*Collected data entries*
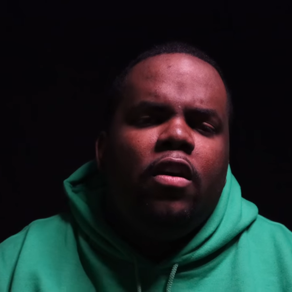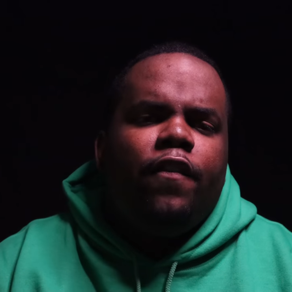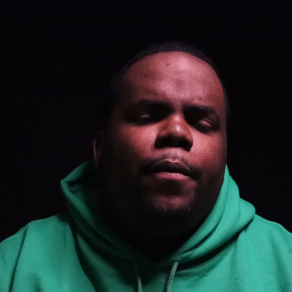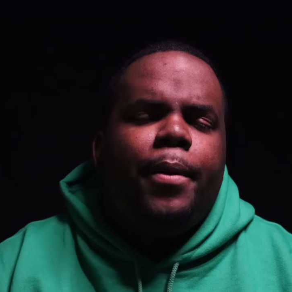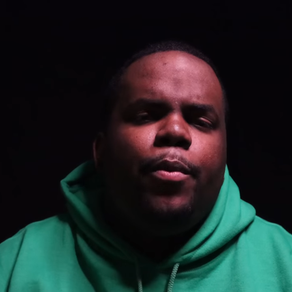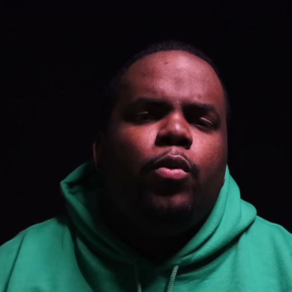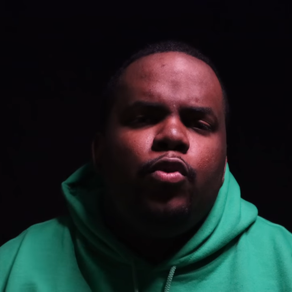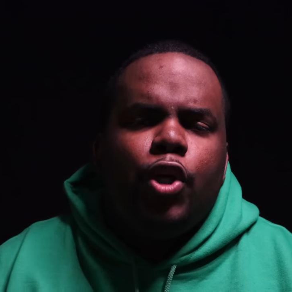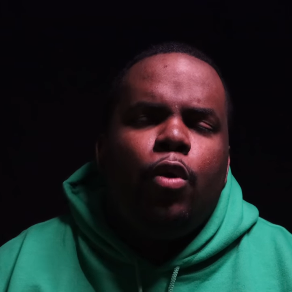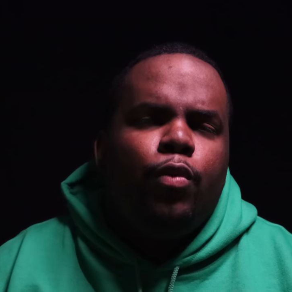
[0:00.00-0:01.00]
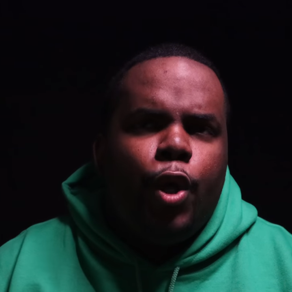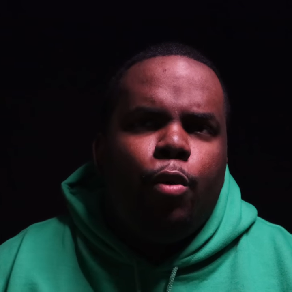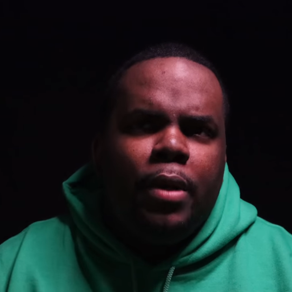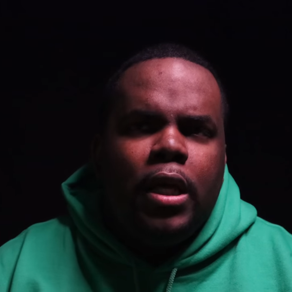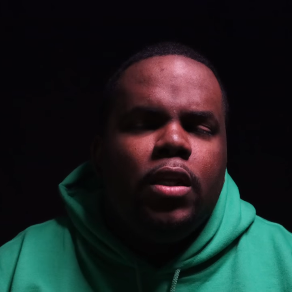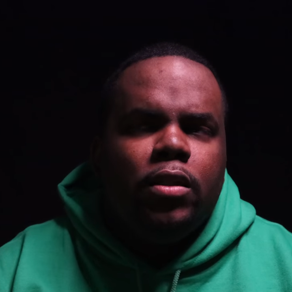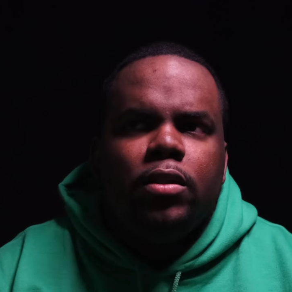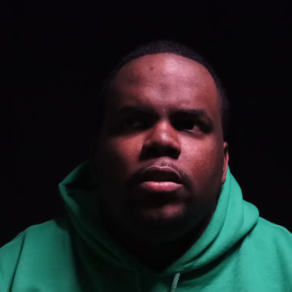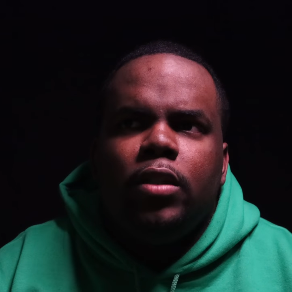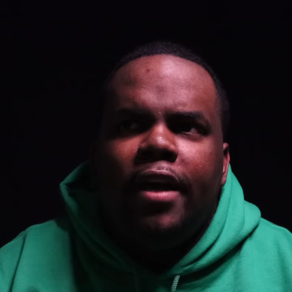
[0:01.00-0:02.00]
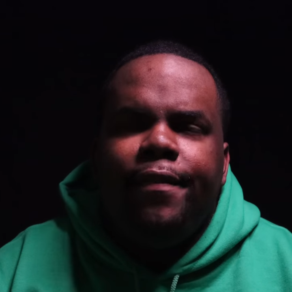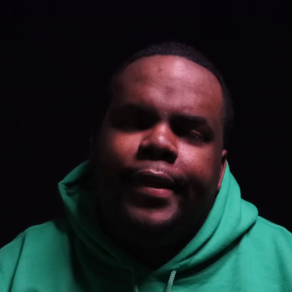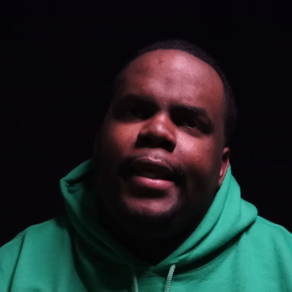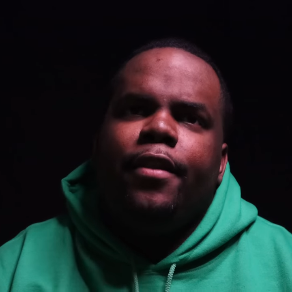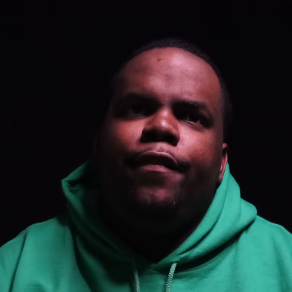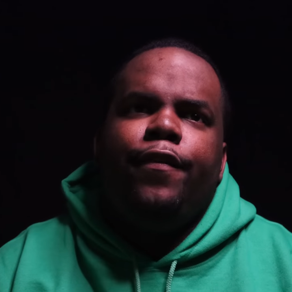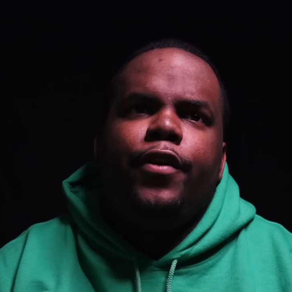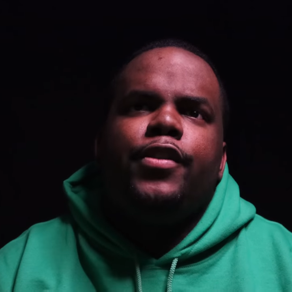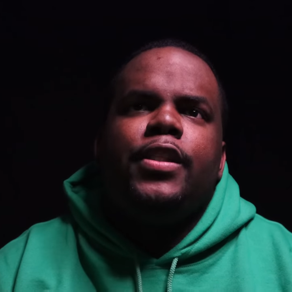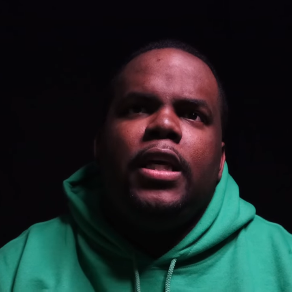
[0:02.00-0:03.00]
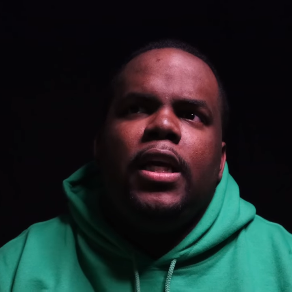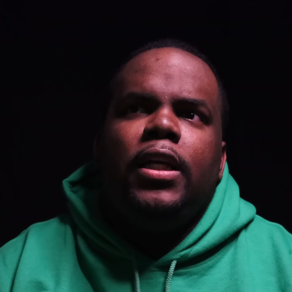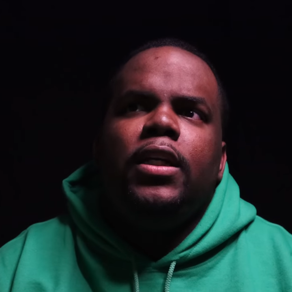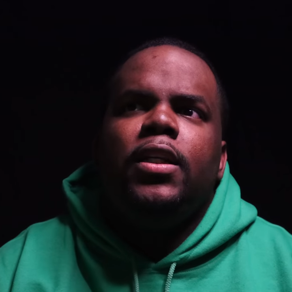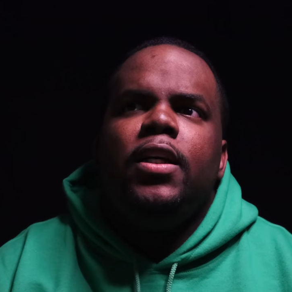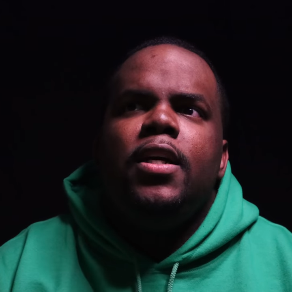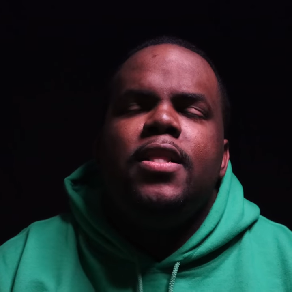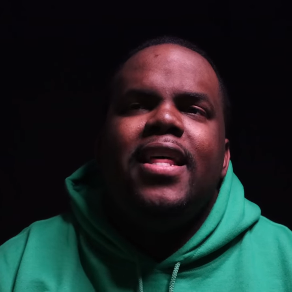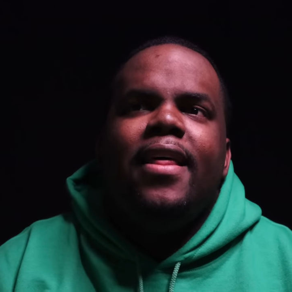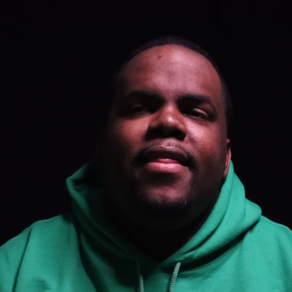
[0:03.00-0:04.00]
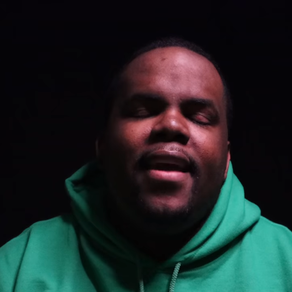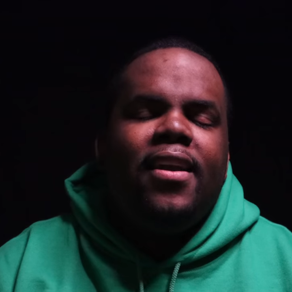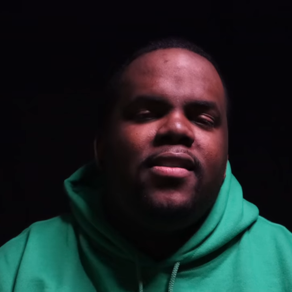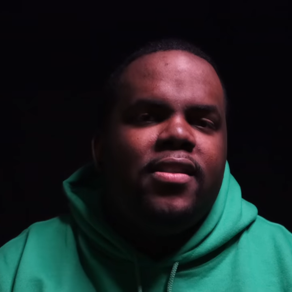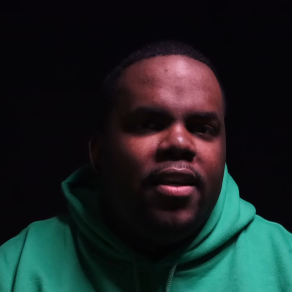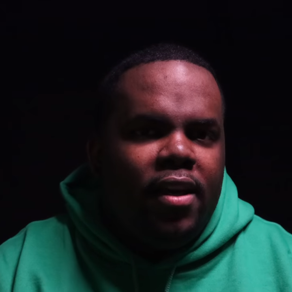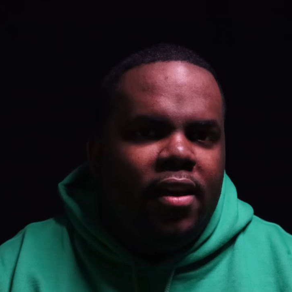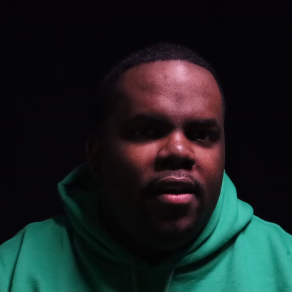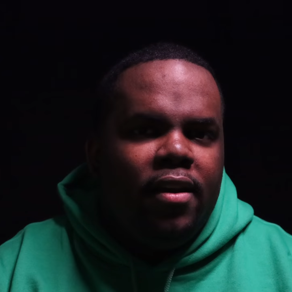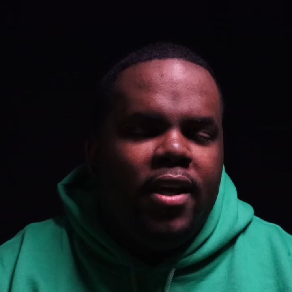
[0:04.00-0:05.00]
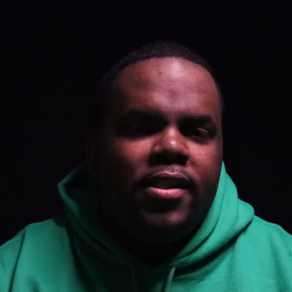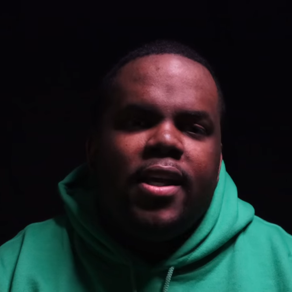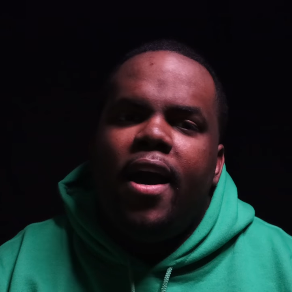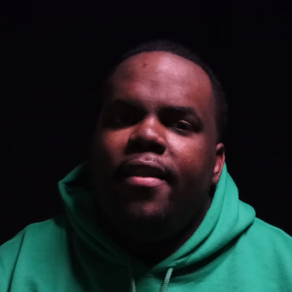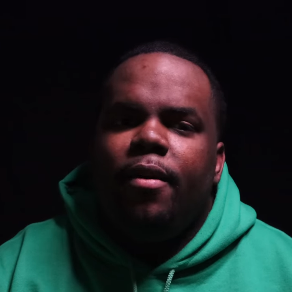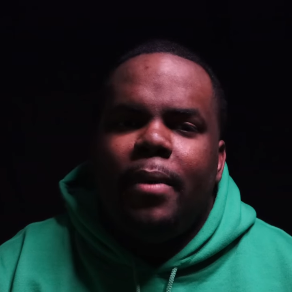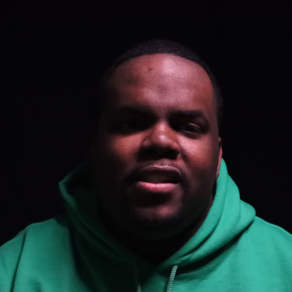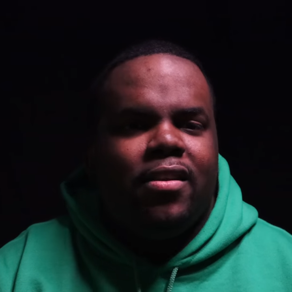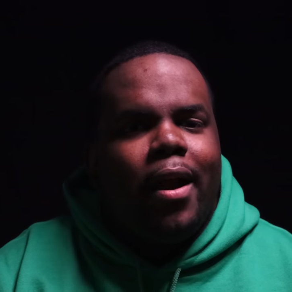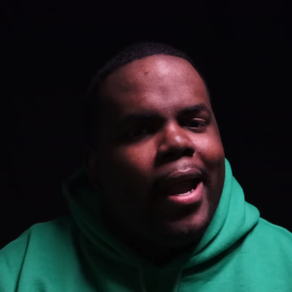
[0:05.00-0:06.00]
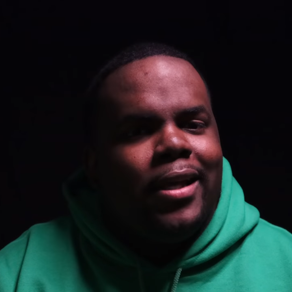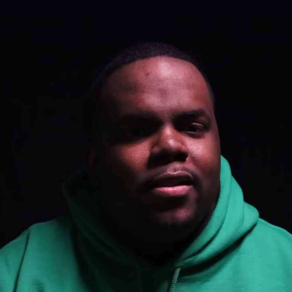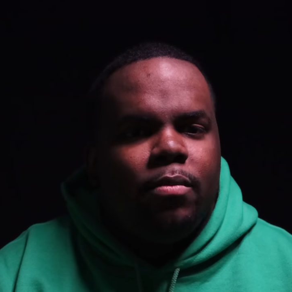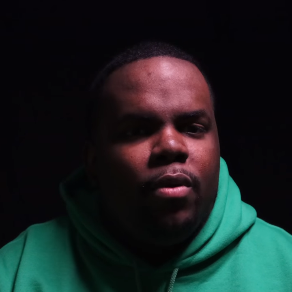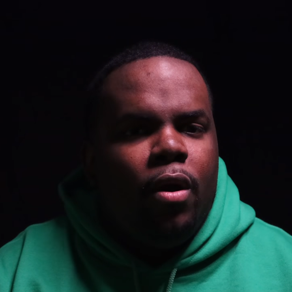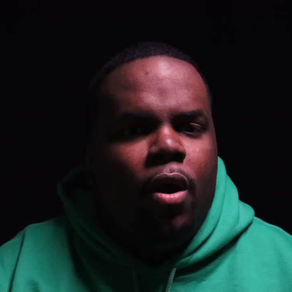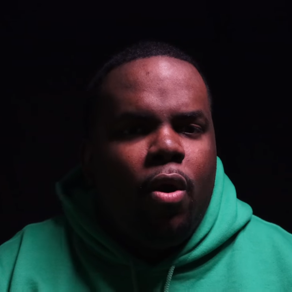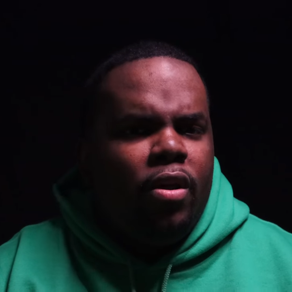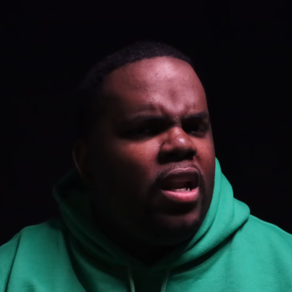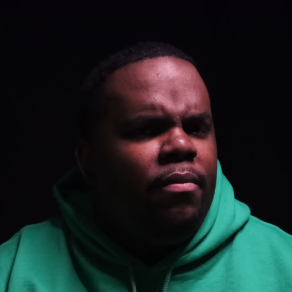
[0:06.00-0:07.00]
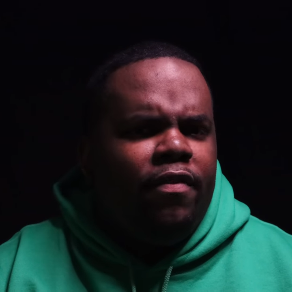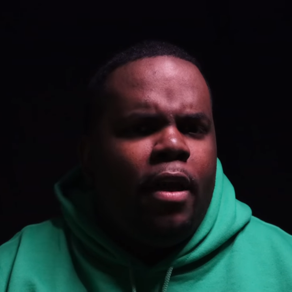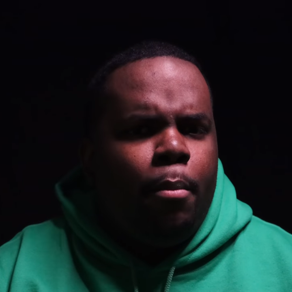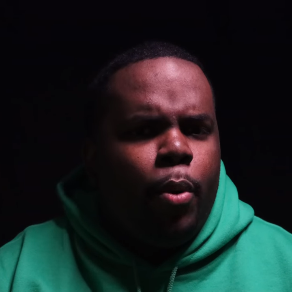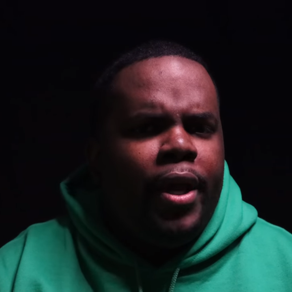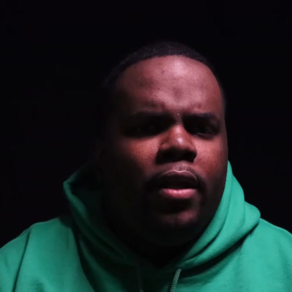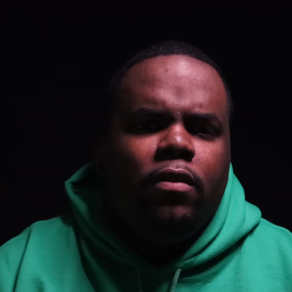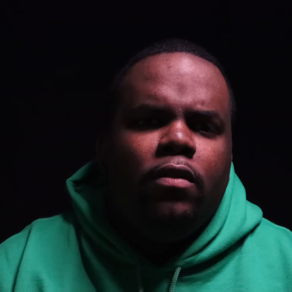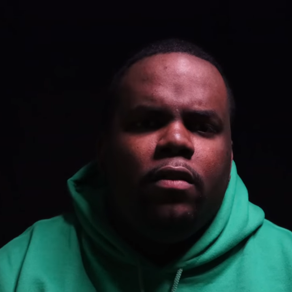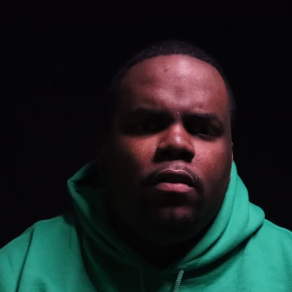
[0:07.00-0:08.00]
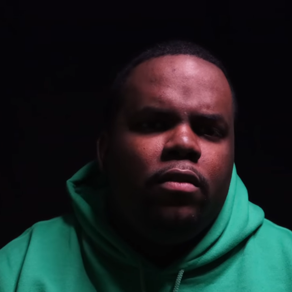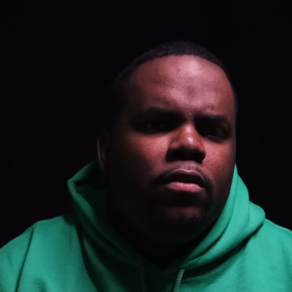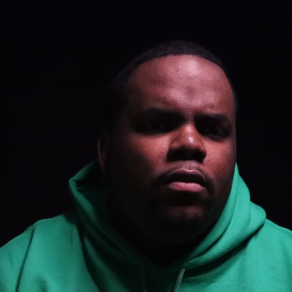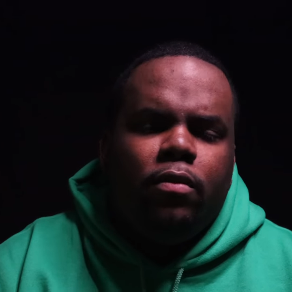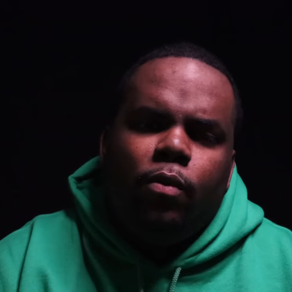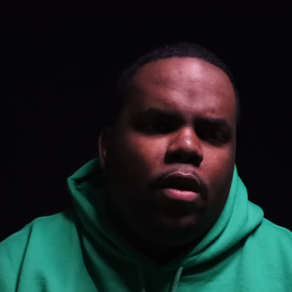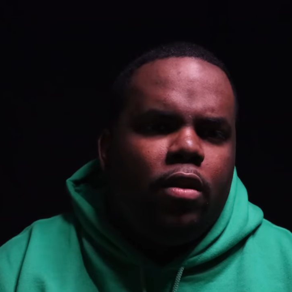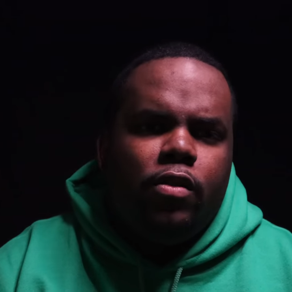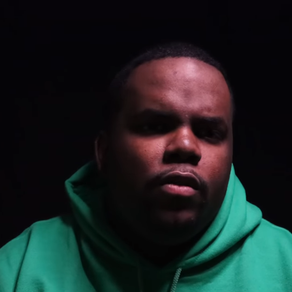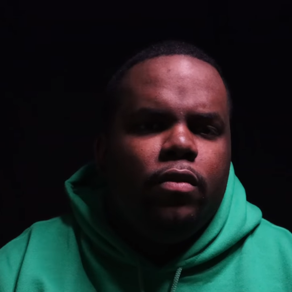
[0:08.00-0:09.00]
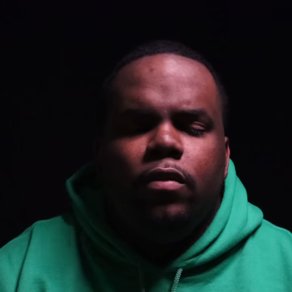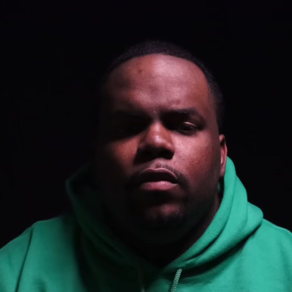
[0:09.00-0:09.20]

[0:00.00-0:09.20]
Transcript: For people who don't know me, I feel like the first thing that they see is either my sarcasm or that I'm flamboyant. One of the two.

*What you are asked to do*
Quote, please, only the lines running from the one with "[0:01.00-0:02.00]" down to the final line of the data above, keeping both ends and skipping the pictures.

*Answer section*
[0:01.00-0:02.00]
[0:02.00-0:03.00]
[0:03.00-0:04.00]
[0:04.00-0:05.00]
[0:05.00-0:06.00]
[0:06.00-0:07.00]
[0:07.00-0:08.00]
[0:08.00-0:09.00]
[0:09.00-0:09.20]

[0:00.00-0:09.20]
Transcript: For people who don't know me, I feel like the first thing that they see is either my sarcasm or that I'm flamboyant. One of the two.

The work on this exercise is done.